## [Saved entries]
▬▬▬
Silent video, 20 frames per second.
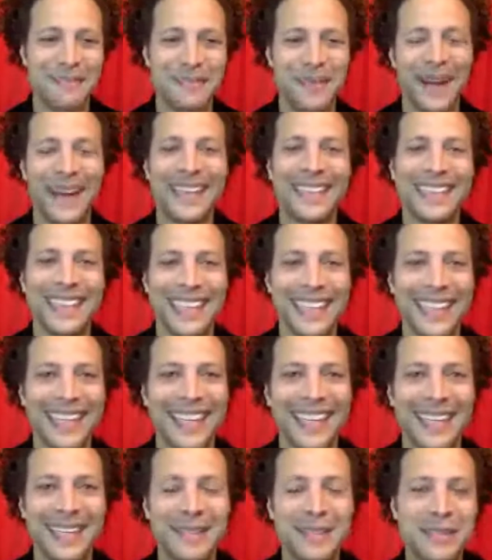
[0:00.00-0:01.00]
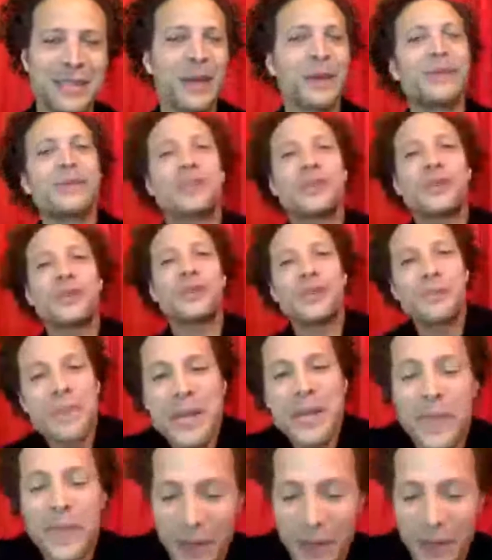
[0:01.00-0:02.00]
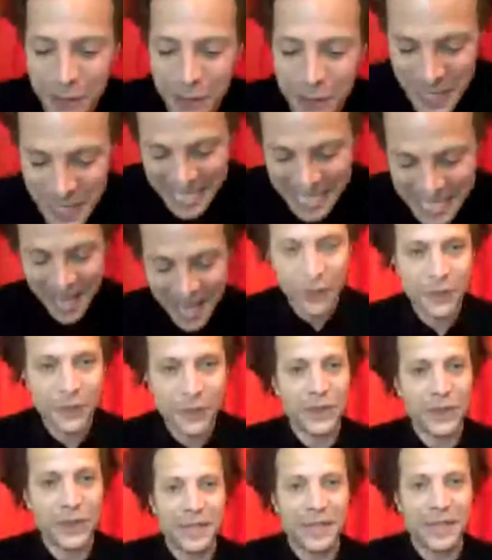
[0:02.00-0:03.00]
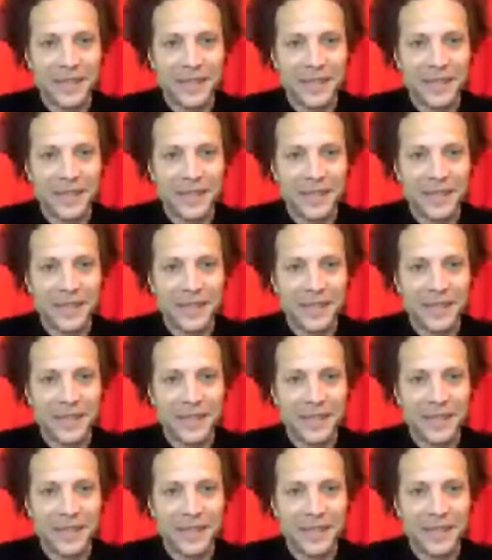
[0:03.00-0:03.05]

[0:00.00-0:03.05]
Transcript: But those who speak well, speak health,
▬▬▬
## [EXERCISE]
With pictures excluded, the data must be transcribed in full and to the letter.

## [WRITTEN ANSWER]
Silent video, 20 frames per second.
[0:00.00-0:01.00]
[0:01.00-0:02.00]
[0:02.00-0:03.00]
[0:03.00-0:03.05]

[0:00.00-0:03.05]
Transcript: But those who speak well, speak health,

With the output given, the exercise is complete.